New drugs are tested against either a placebo or the current standard treatment for the
illness in question. The people in the ‘control group’ receive the placebo or (if there is
one) the current standard treatment.

It is because of beneficence that it is increasingly difficult to use a placebo in research in


wealthy nations if the research is to meet the standards of ethics review boards. To wit,
since we have developed treatments that are at least somewhat effective for a wide range
of conditions, it would be unethical to give people in the control group a placebo instead
of one such effective treatment (since to do so would be to give a known inferior
treatment).

Given the difficulty of using placebos in wealthy nations, in which patients generally
have access to whatever effective treatments have been developed, pharmaceutical
companies have tried to conduct more drug trials in poorer nations. The idea is that it’s
easier to justify the use of a placebo in a nation where many people receive little, if any,
medical attention, since the standard treatments that are available in richer countries are
unlikely to be accessible to people in poorer nations.

Guidelines for such studies were introduced in 1992 by the Council for International
Organizations of Medical Sciences (CIOMS). Of the extensive CIOMS guidelines,
Guideline 11 addresses exceptions to the rule that human research subjects should not
generally be given known inferior treatments. In its discussion of Guideline 11, the
CIOMS panel leaves it open that agencies from wealthy nations may give known inferior
4

treatment to research subjects in a poor nation if the superior treatments are not generally
available in that poor nation and if the purpose of the research is to develop an effective,
relatively cheap treatment that can be made ‘reasonably available’ to the people in that
country.

This is relevant to the research into zidovudine as a means of reducing the likelihood of
transmission of HIV from an infected pregnant woman to the fetus. It was known that an
$800 zidovudine treatment reduced maternal-fetal transmission by approximately two-
thirds. Since this treatment is too expensive to be widely available in poor nations, the
National Institutes of Health (USA) and the UN wanted to see if a cheaper dose regimen
would also reduce the likelihood of transmission. The research was conducted in
Thailand, Dominican Republic and five African nations. Early in the study some of the
researchers expressed ethical misgivings about the research, since women in the control
group were not given any zidovudine – they received only a placebo. Thus, these women
were being given a known inferior treatment. Others disagreed, arguing that the purpose
of the research was to help people in the poorer nations, and not to develop a treatment
that would then be used in richer nations (which were already using the $800 regimen).

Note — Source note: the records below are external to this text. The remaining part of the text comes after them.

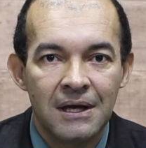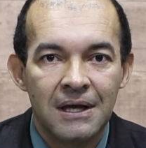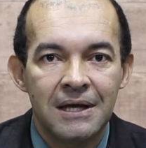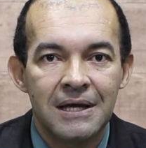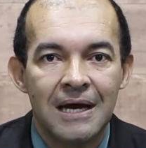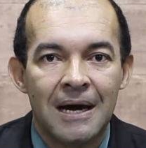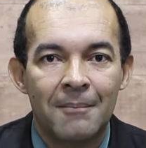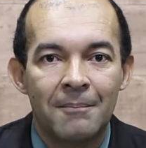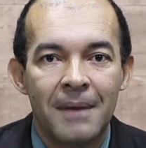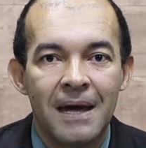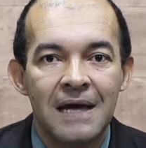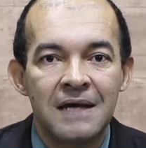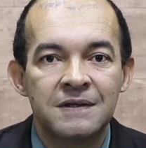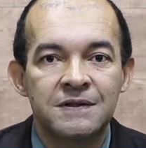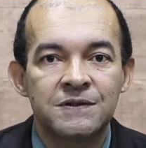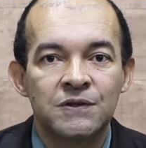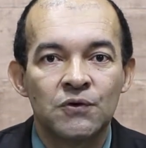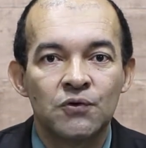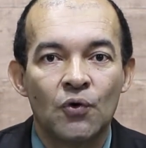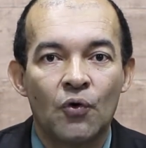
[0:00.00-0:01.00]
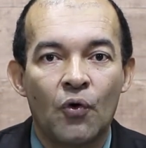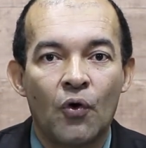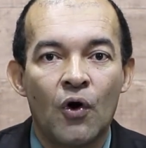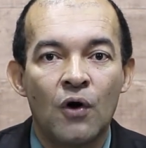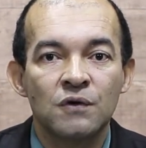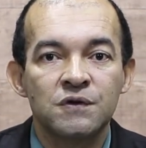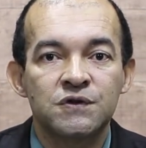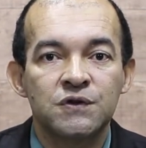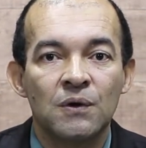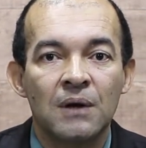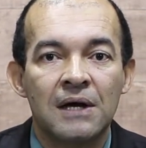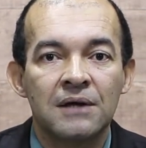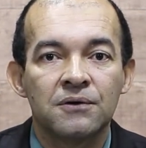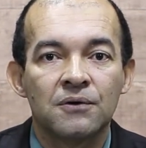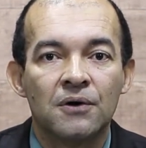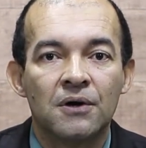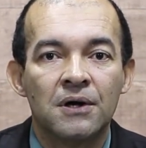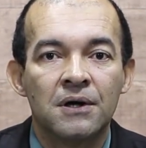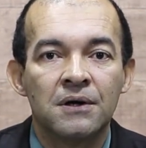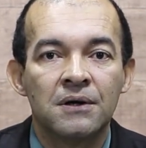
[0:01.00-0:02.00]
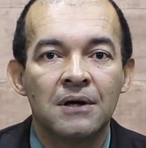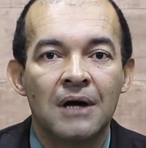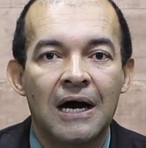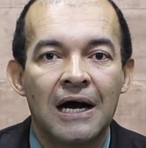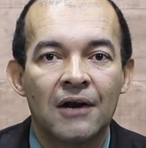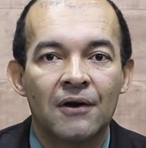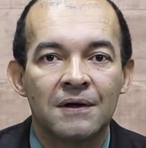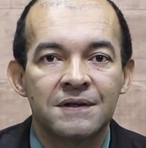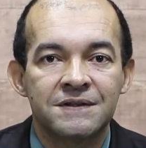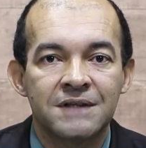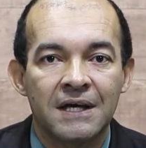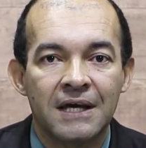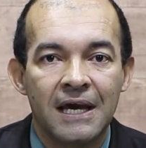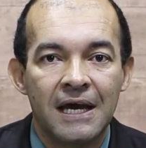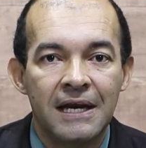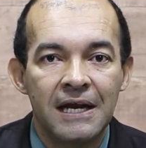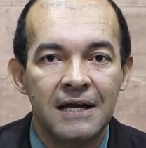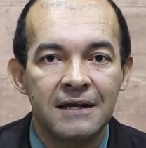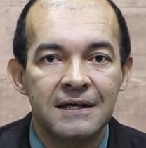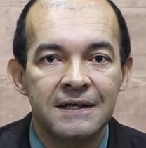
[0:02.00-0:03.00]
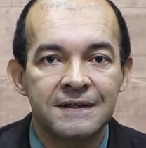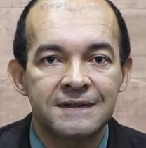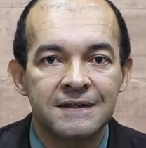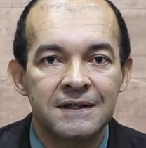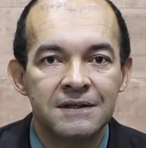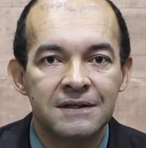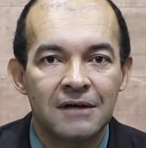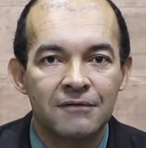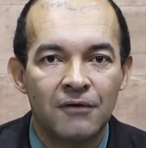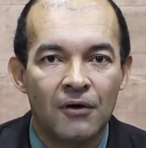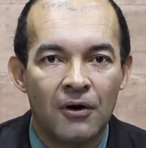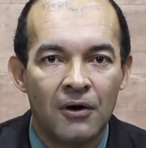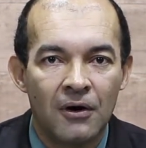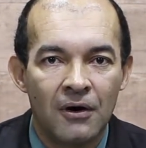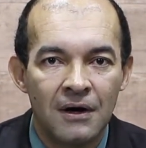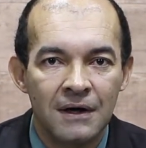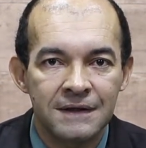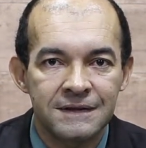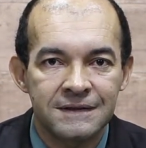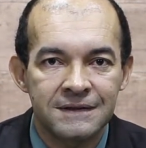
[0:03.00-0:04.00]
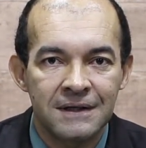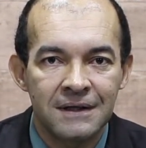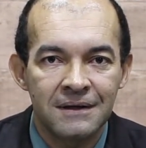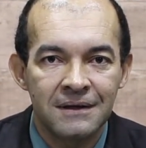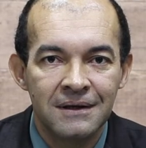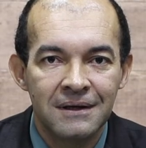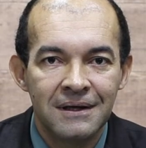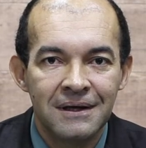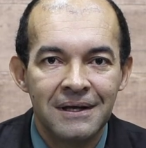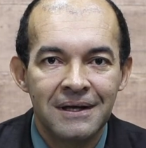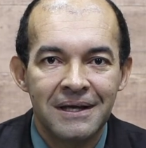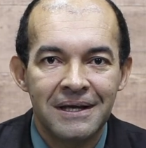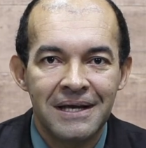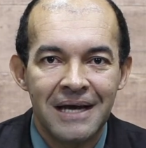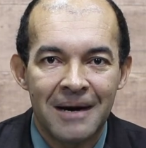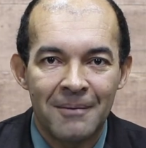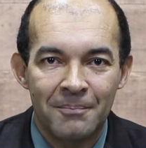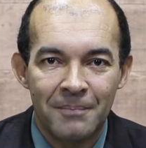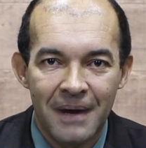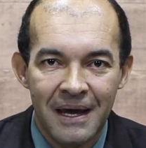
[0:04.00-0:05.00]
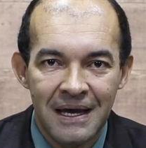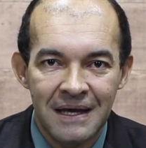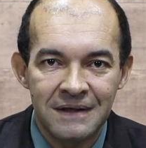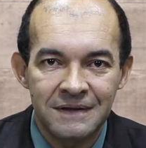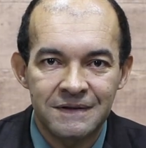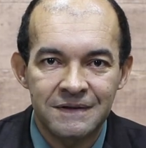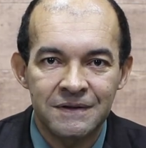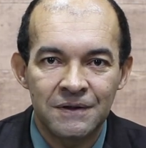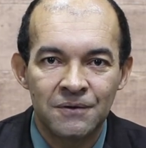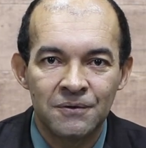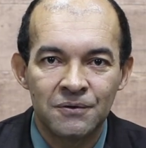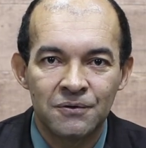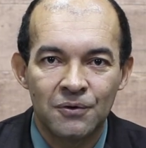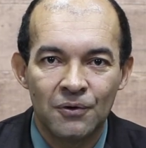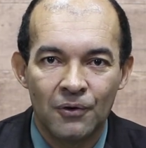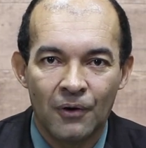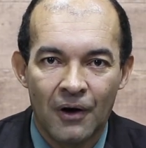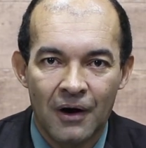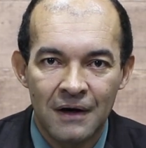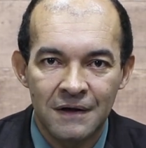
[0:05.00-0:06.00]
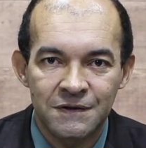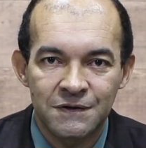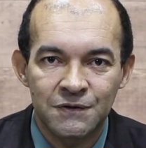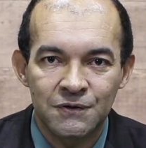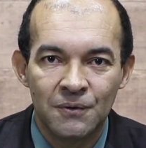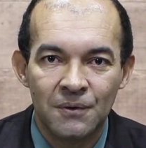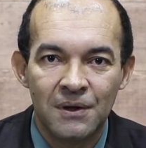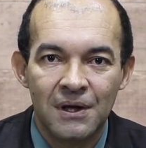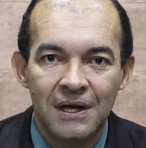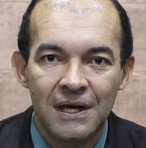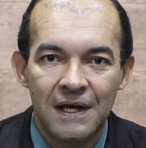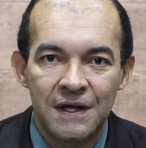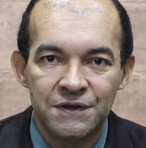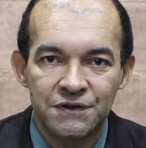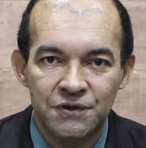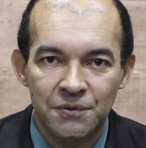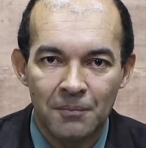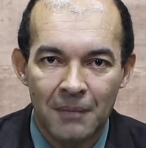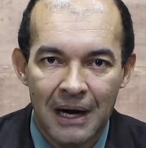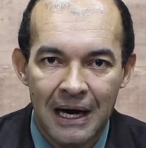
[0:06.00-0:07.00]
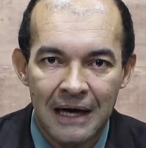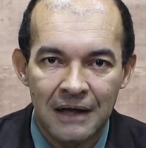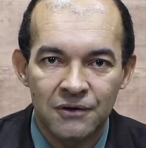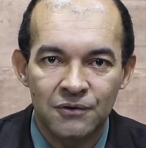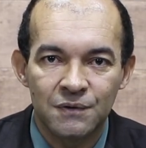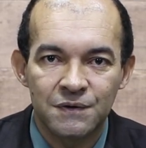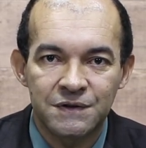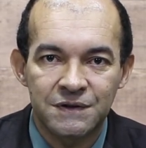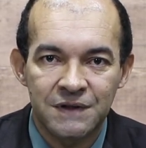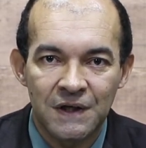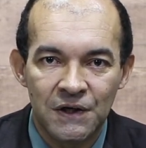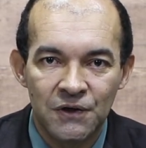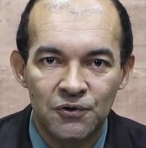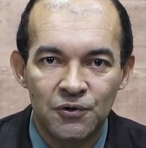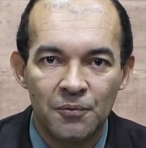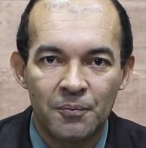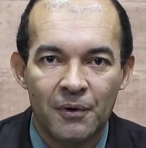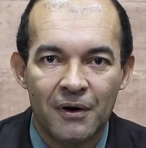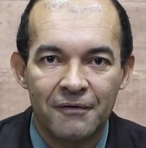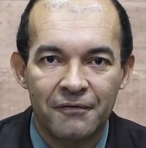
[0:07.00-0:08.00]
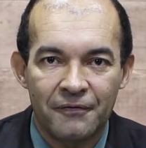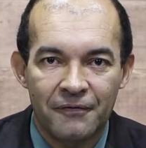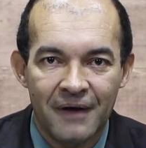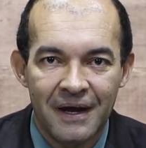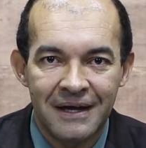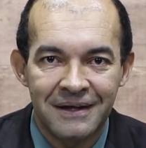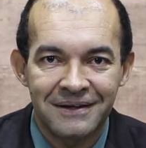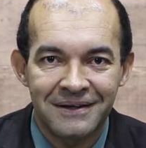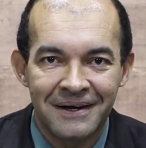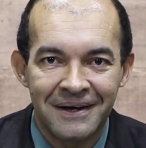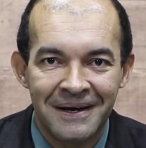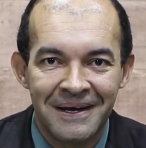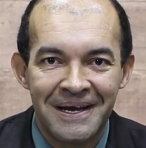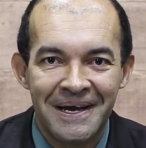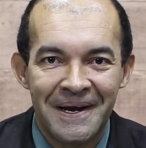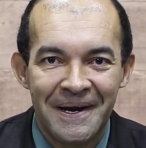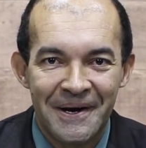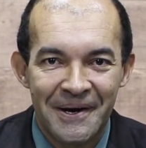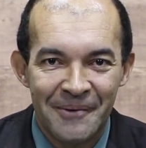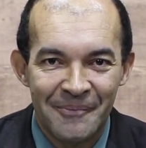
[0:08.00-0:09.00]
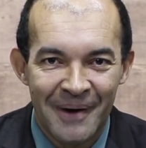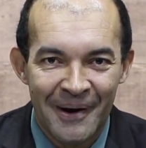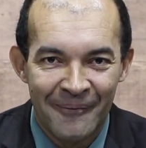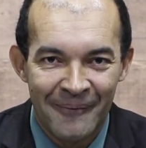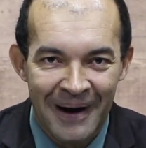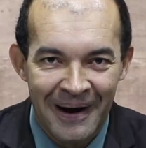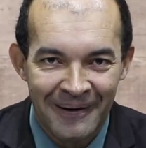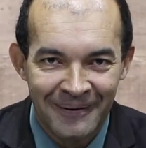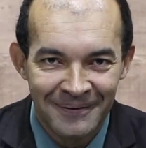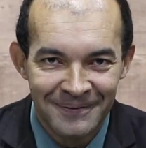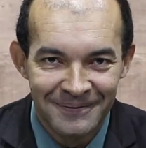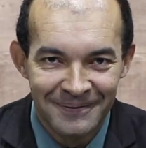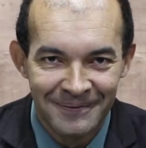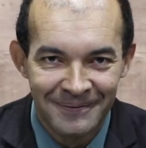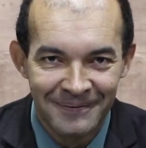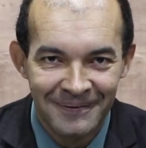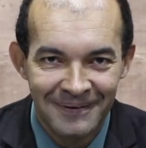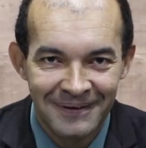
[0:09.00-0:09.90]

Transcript: E a bênção do Consolador, a nossa querida Santa Vó Rosa, e a bênção do nosso estimado Santo Profeta, Irmão Aldo.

In view of the CIOMS rules, this research was perhaps ethical in some of the
participating nations but not in others. This is because some of the countries (e.g.,
Thailand) pledged before the study began that if the cheaper zidovudine treatment
worked, it would be made widely available to the people in that nation. However, the
African governments did not make this pledge. So, if we stick to the CIOMS guidelines,
it looks like the research was ethical in Thailand but not in the African nations.